Assignment: Write out the data below exactly as given, without any of its pictures.

Material provided:

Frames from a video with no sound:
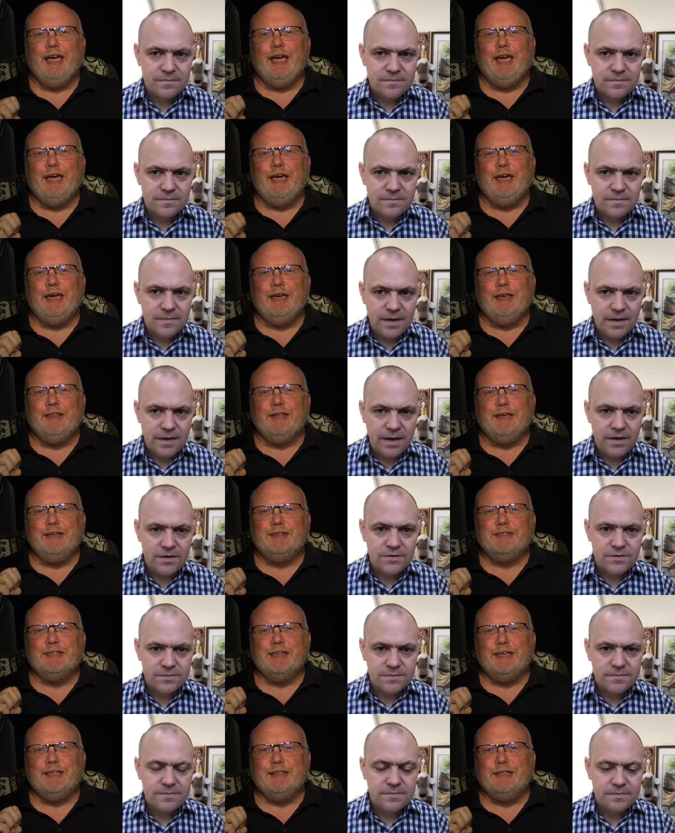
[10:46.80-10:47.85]
Speaker 1: and they
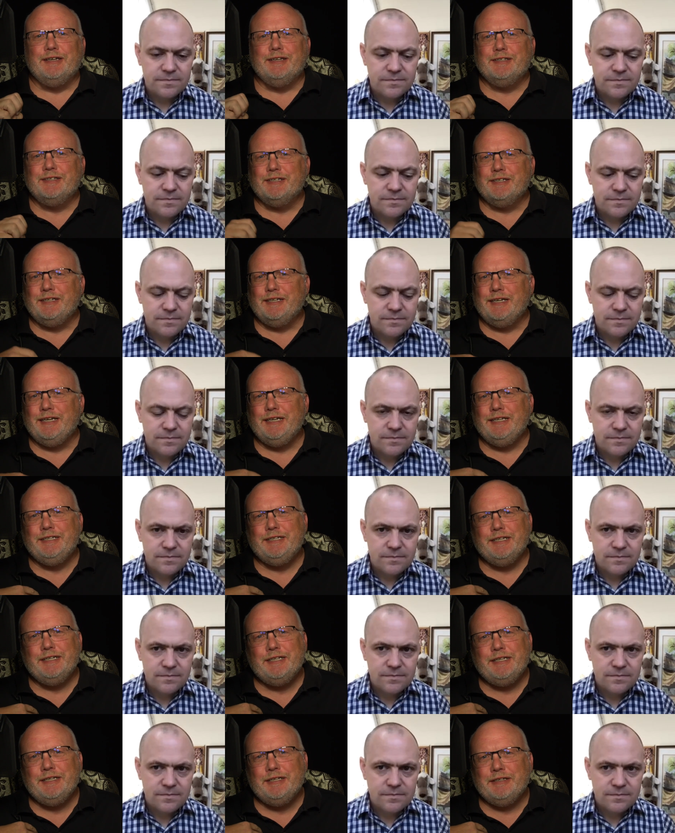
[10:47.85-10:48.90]
said, "Listen, he
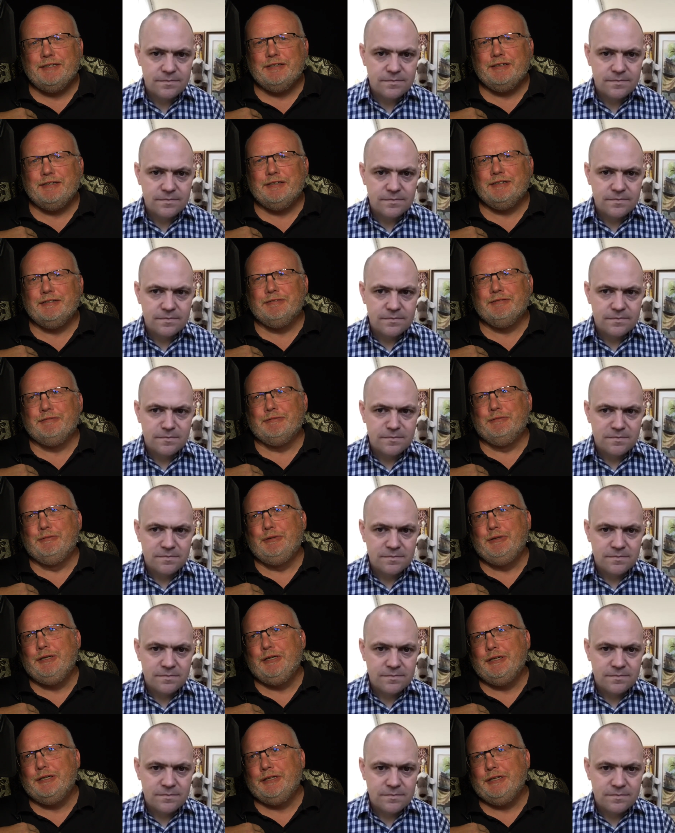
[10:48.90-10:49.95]
didn't
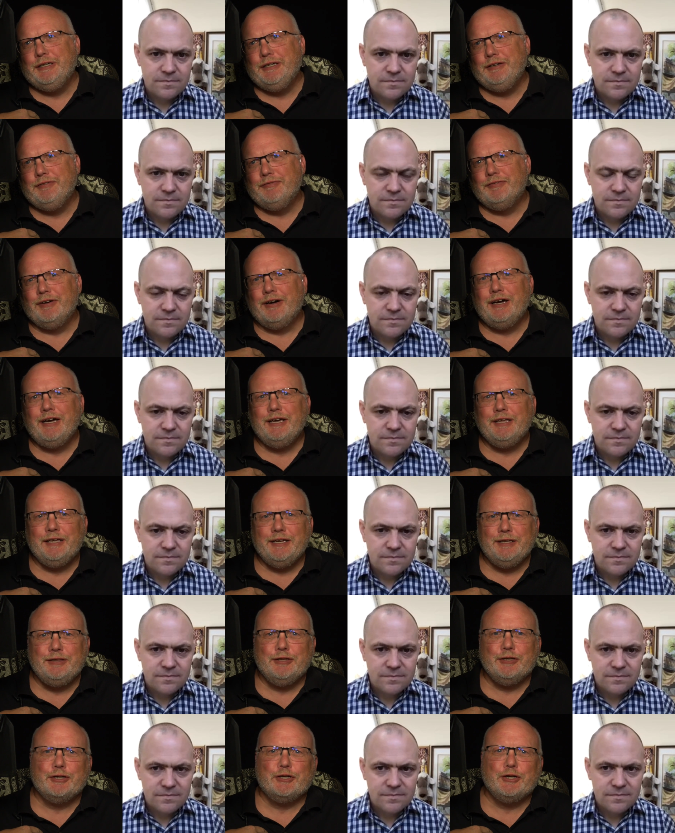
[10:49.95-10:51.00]
really
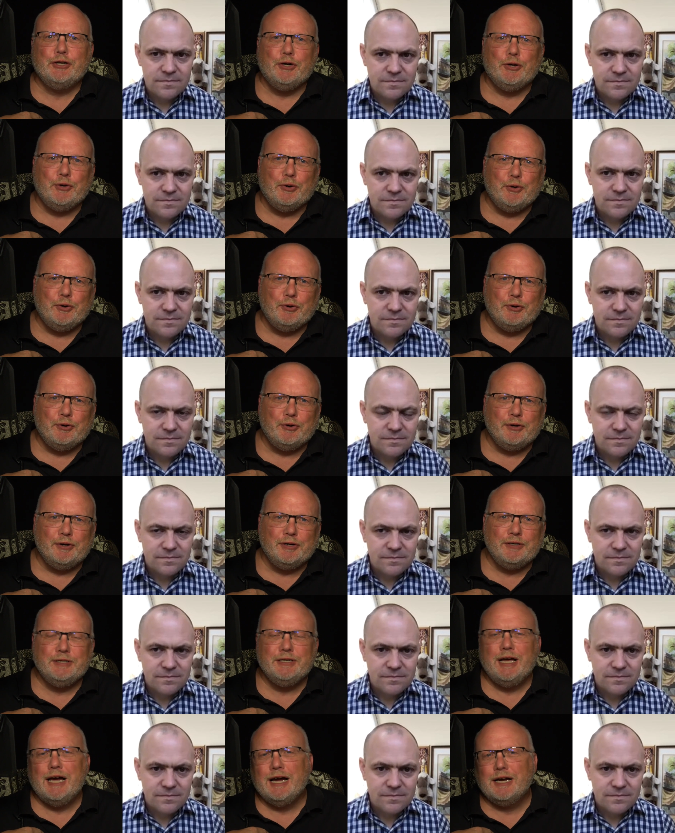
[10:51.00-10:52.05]
violate the
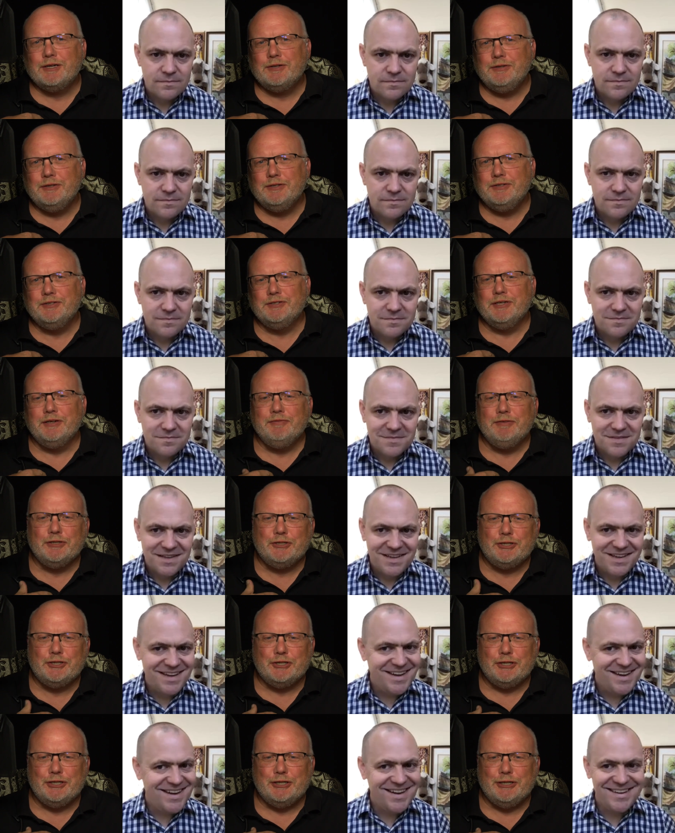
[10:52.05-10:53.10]
core doctrines of the
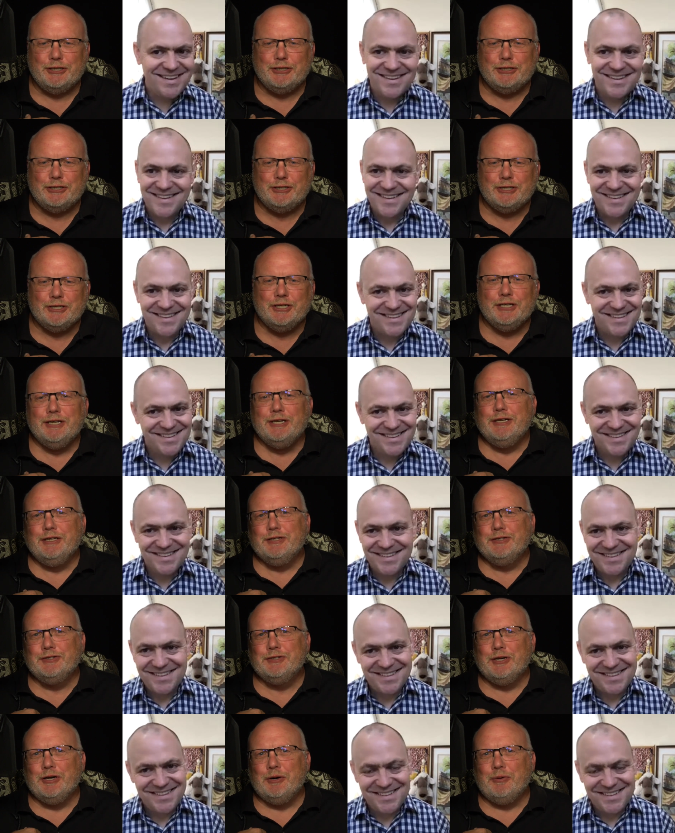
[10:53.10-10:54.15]
church.
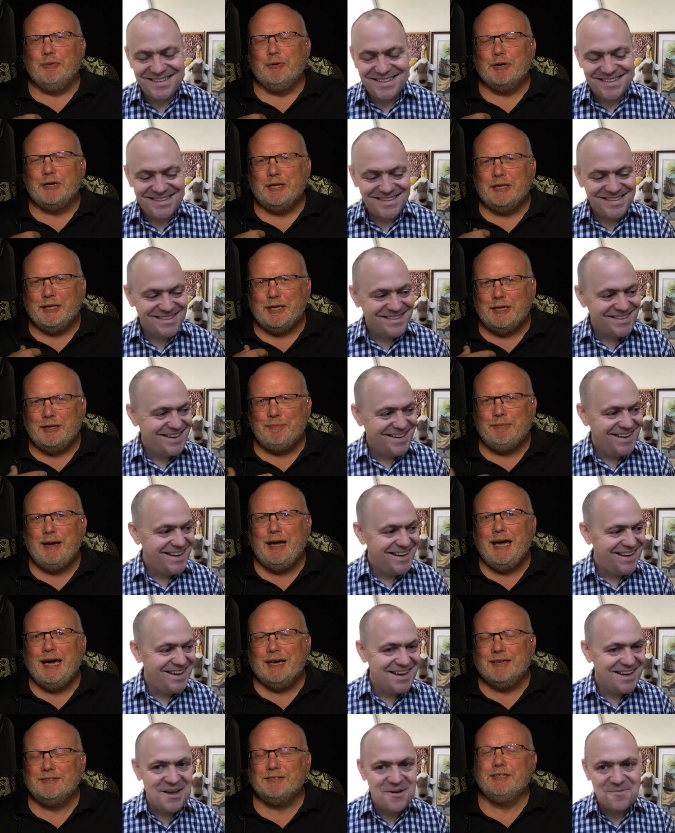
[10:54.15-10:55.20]
So we're going to let it
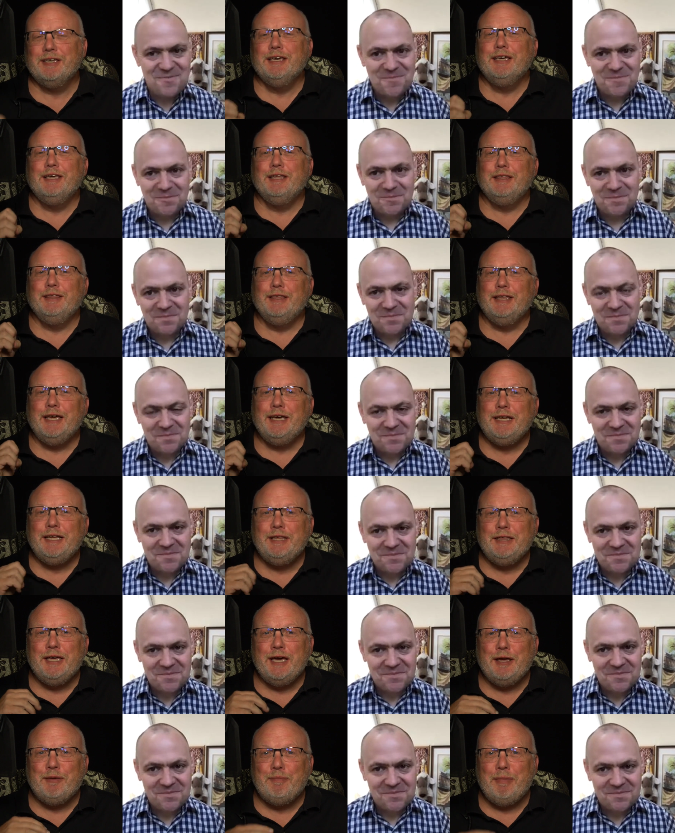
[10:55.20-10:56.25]
pass.
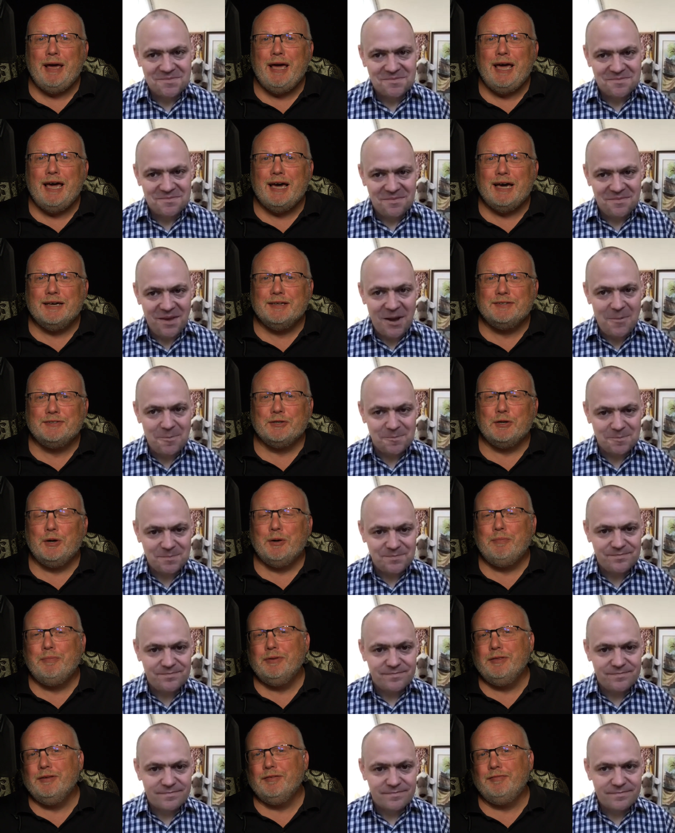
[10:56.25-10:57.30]
Letting that pass
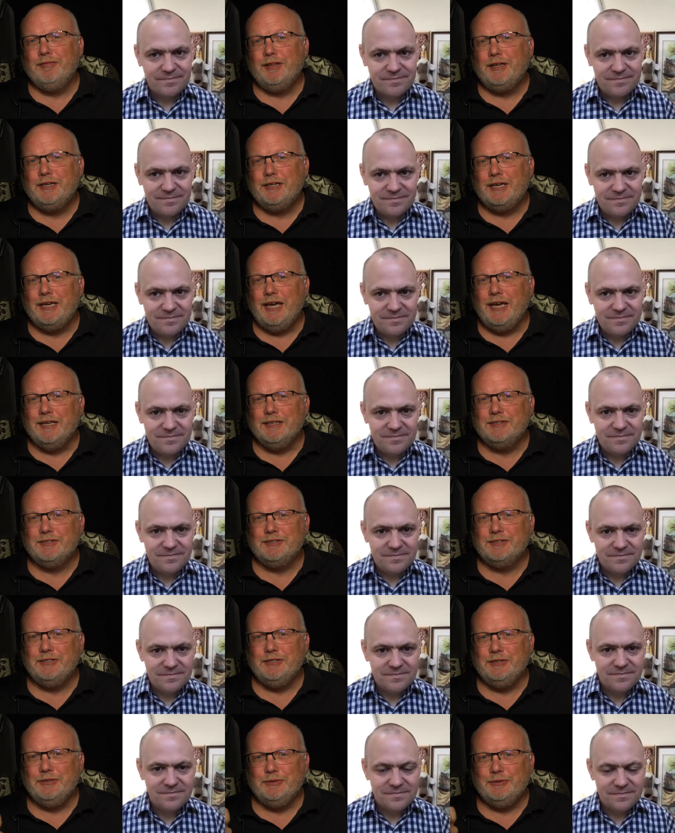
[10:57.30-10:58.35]
opened the
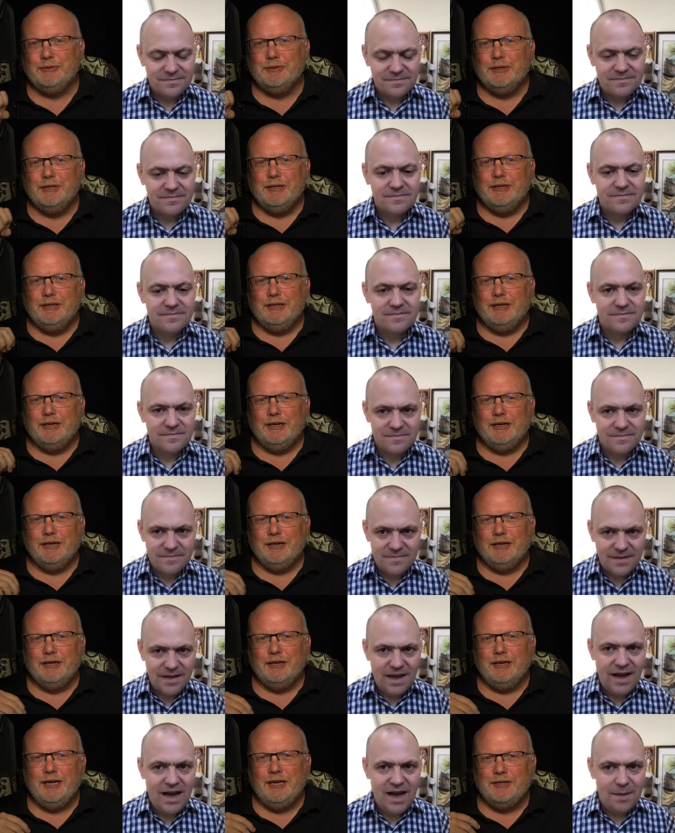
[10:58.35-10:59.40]
floodgates to
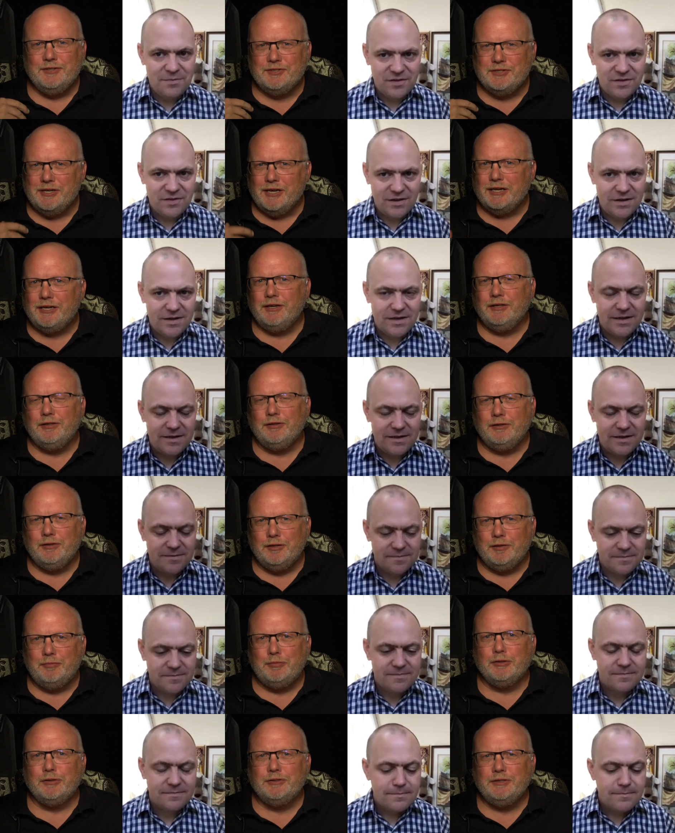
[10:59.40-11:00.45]
uh, a secular
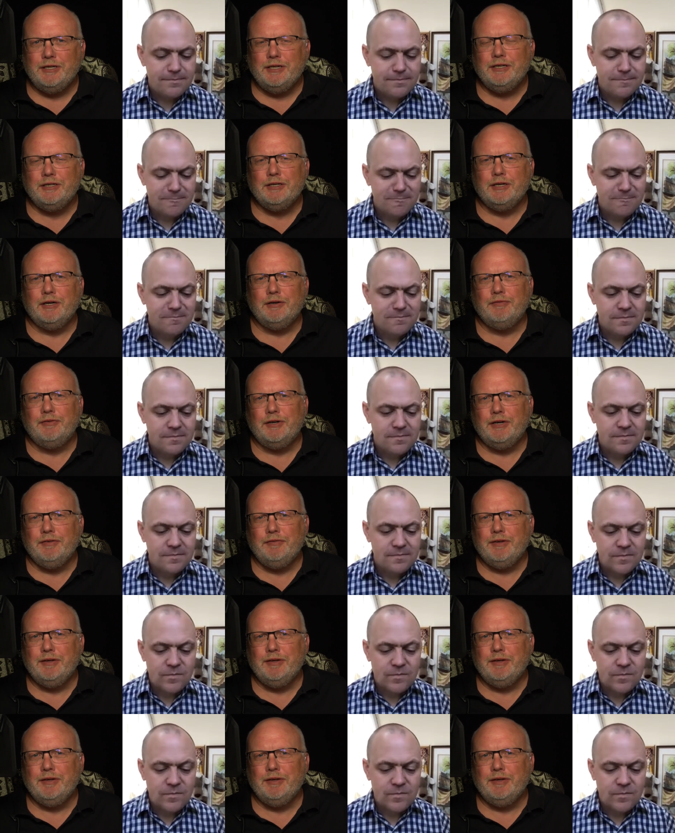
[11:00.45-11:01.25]
liberal takeover of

Task result:
Frames from a video with no sound:
[10:46.80-10:47.85]
Speaker 1: and they
[10:47.85-10:48.90]
said, "Listen, he
[10:48.90-10:49.95]
didn't
[10:49.95-10:51.00]
really
[10:51.00-10:52.05]
violate the
[10:52.05-10:53.10]
core doctrines of the
[10:53.10-10:54.15]
church.
[10:54.15-10:55.20]
So we're going to let it
[10:55.20-10:56.25]
pass.
[10:56.25-10:57.30]
Letting that pass
[10:57.30-10:58.35]
opened the
[10:58.35-10:59.40]
floodgates to
[10:59.40-11:00.45]
uh, a secular
[11:00.45-11:01.25]
liberal takeover of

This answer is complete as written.